Input records Block Start

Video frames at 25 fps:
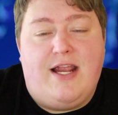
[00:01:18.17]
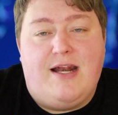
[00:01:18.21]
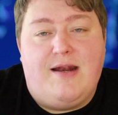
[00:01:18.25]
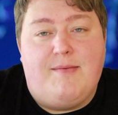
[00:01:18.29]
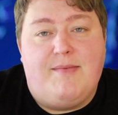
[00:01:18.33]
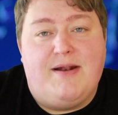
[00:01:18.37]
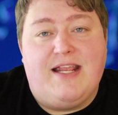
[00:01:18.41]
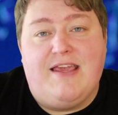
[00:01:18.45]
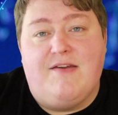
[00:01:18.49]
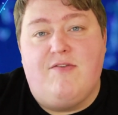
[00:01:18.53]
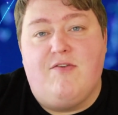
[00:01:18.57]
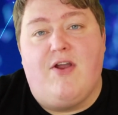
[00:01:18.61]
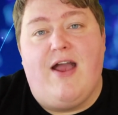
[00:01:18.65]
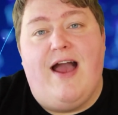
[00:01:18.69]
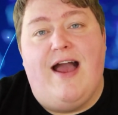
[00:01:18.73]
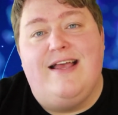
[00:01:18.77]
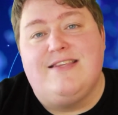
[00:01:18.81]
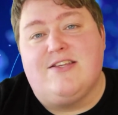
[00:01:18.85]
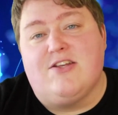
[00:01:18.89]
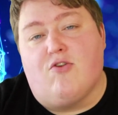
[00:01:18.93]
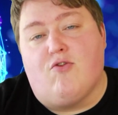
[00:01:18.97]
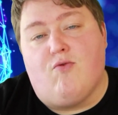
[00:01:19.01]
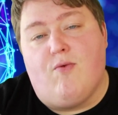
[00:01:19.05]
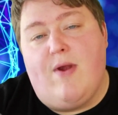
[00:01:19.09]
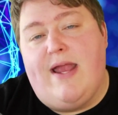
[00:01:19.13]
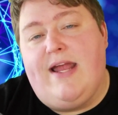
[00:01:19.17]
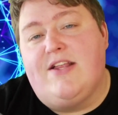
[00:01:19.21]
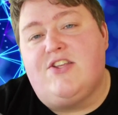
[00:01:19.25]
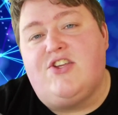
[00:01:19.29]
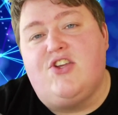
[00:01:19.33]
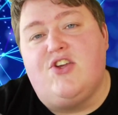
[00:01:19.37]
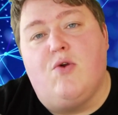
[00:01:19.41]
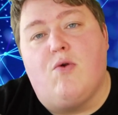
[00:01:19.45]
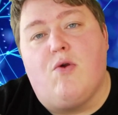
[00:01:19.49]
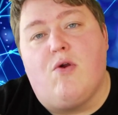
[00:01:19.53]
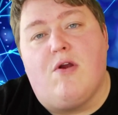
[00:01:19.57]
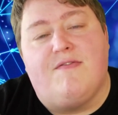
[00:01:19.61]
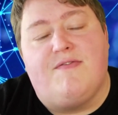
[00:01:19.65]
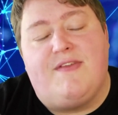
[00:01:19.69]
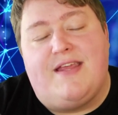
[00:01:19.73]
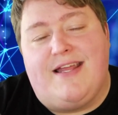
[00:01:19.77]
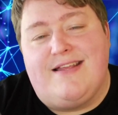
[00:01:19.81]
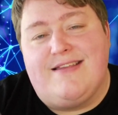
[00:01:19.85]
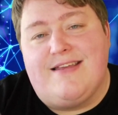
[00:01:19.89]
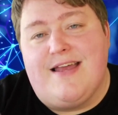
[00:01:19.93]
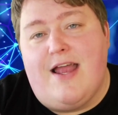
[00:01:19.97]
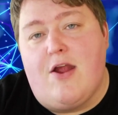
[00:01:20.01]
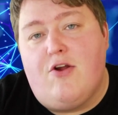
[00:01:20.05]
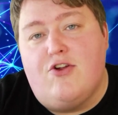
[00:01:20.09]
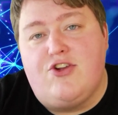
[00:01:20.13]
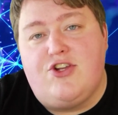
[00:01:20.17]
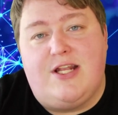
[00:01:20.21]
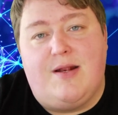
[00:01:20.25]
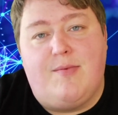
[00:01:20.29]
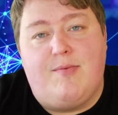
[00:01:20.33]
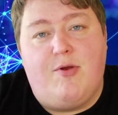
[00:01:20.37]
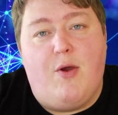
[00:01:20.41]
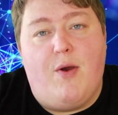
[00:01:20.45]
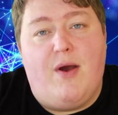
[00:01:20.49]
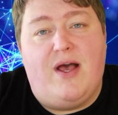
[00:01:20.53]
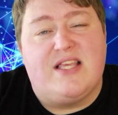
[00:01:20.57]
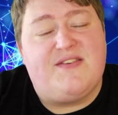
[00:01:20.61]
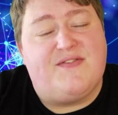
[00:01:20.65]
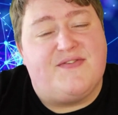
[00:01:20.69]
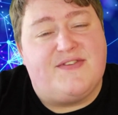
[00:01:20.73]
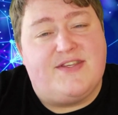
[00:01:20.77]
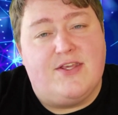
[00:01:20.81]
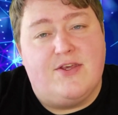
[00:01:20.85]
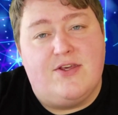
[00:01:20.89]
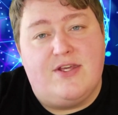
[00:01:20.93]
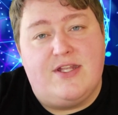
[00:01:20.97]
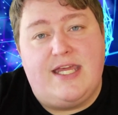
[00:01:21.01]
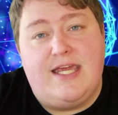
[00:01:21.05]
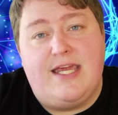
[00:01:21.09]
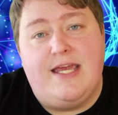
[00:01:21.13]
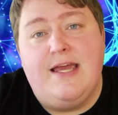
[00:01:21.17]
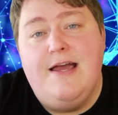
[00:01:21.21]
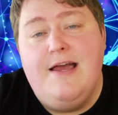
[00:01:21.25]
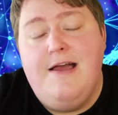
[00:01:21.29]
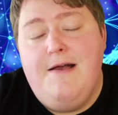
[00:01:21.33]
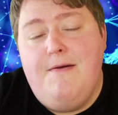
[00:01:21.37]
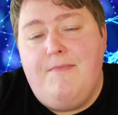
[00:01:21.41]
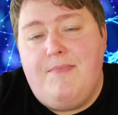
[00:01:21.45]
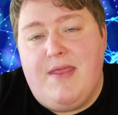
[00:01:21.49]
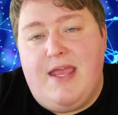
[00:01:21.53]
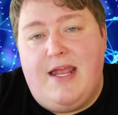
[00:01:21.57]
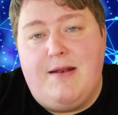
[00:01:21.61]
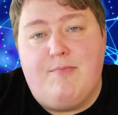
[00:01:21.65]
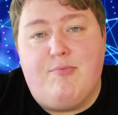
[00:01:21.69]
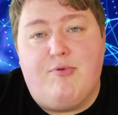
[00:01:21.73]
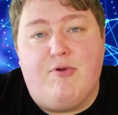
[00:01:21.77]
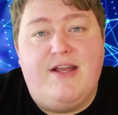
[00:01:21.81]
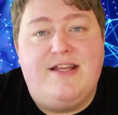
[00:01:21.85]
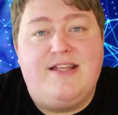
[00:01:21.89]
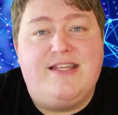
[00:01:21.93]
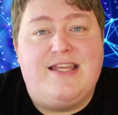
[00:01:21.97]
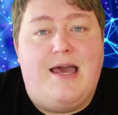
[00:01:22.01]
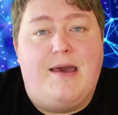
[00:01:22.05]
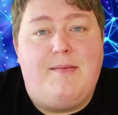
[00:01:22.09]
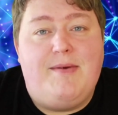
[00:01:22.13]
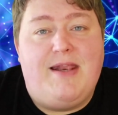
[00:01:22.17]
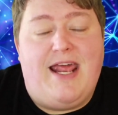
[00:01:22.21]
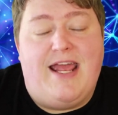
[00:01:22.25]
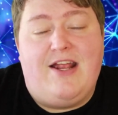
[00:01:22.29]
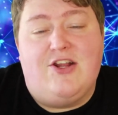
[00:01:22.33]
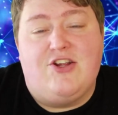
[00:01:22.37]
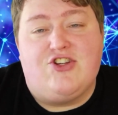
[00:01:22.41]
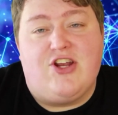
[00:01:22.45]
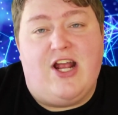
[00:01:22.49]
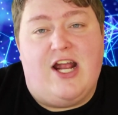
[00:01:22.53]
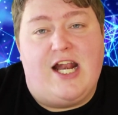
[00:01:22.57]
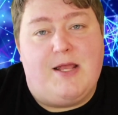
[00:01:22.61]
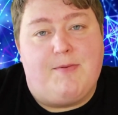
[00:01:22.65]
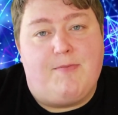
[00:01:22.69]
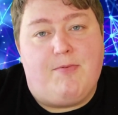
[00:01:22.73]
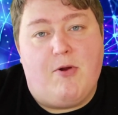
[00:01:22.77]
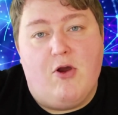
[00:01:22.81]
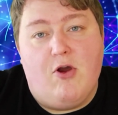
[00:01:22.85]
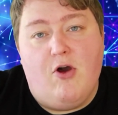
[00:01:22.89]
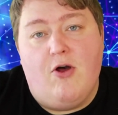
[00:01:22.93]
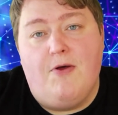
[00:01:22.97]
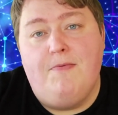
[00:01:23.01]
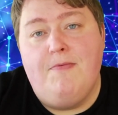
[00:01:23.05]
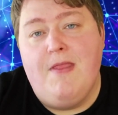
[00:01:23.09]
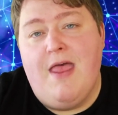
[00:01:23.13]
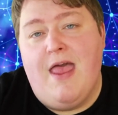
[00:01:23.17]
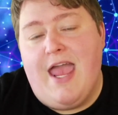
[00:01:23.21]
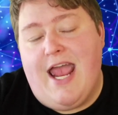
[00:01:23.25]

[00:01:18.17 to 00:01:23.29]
I'm going to give you guys a grand tour of the entire GWS facility in Brilliant Diamond and Shining Pearl,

Input records Block End

Since the pictures don't belong in the copy, copy only the rest of the entries above exactly.

**Response:**
Video frames at 25 fps:
[00:01:18.17]
[00:01:18.21]
[00:01:18.25]
[00:01:18.29]
[00:01:18.33]
[00:01:18.37]
[00:01:18.41]
[00:01:18.45]
[00:01:18.49]
[00:01:18.53]
[00:01:18.57]
[00:01:18.61]
[00:01:18.65]
[00:01:18.69]
[00:01:18.73]
[00:01:18.77]
[00:01:18.81]
[00:01:18.85]
[00:01:18.89]
[00:01:18.93]
[00:01:18.97]
[00:01:19.01]
[00:01:19.05]
[00:01:19.09]
[00:01:19.13]
[00:01:19.17]
[00:01:19.21]
[00:01:19.25]
[00:01:19.29]
[00:01:19.33]
[00:01:19.37]
[00:01:19.41]
[00:01:19.45]
[00:01:19.49]
[00:01:19.53]
[00:01:19.57]
[00:01:19.61]
[00:01:19.65]
[00:01:19.69]
[00:01:19.73]
[00:01:19.77]
[00:01:19.81]
[00:01:19.85]
[00:01:19.89]
[00:01:19.93]
[00:01:19.97]
[00:01:20.01]
[00:01:20.05]
[00:01:20.09]
[00:01:20.13]
[00:01:20.17]
[00:01:20.21]
[00:01:20.25]
[00:01:20.29]
[00:01:20.33]
[00:01:20.37]
[00:01:20.41]
[00:01:20.45]
[00:01:20.49]
[00:01:20.53]
[00:01:20.57]
[00:01:20.61]
[00:01:20.65]
[00:01:20.69]
[00:01:20.73]
[00:01:20.77]
[00:01:20.81]
[00:01:20.85]
[00:01:20.89]
[00:01:20.93]
[00:01:20.97]
[00:01:21.01]
[00:01:21.05]
[00:01:21.09]
[00:01:21.13]
[00:01:21.17]
[00:01:21.21]
[00:01:21.25]
[00:01:21.29]
[00:01:21.33]
[00:01:21.37]
[00:01:21.41]
[00:01:21.45]
[00:01:21.49]
[00:01:21.53]
[00:01:21.57]
[00:01:21.61]
[00:01:21.65]
[00:01:21.69]
[00:01:21.73]
[00:01:21.77]
[00:01:21.81]
[00:01:21.85]
[00:01:21.89]
[00:01:21.93]
[00:01:21.97]
[00:01:22.01]
[00:01:22.05]
[00:01:22.09]
[00:01:22.13]
[00:01:22.17]
[00:01:22.21]
[00:01:22.25]
[00:01:22.29]
[00:01:22.33]
[00:01:22.37]
[00:01:22.41]
[00:01:22.45]
[00:01:22.49]
[00:01:22.53]
[00:01:22.57]
[00:01:22.61]
[00:01:22.65]
[00:01:22.69]
[00:01:22.73]
[00:01:22.77]
[00:01:22.81]
[00:01:22.85]
[00:01:22.89]
[00:01:22.93]
[00:01:22.97]
[00:01:23.01]
[00:01:23.05]
[00:01:23.09]
[00:01:23.13]
[00:01:23.17]
[00:01:23.21]
[00:01:23.25]

[00:01:18.17 to 00:01:23.29]
I'm going to give you guys a grand tour of the entire GWS facility in Brilliant Diamond and Shining Pearl,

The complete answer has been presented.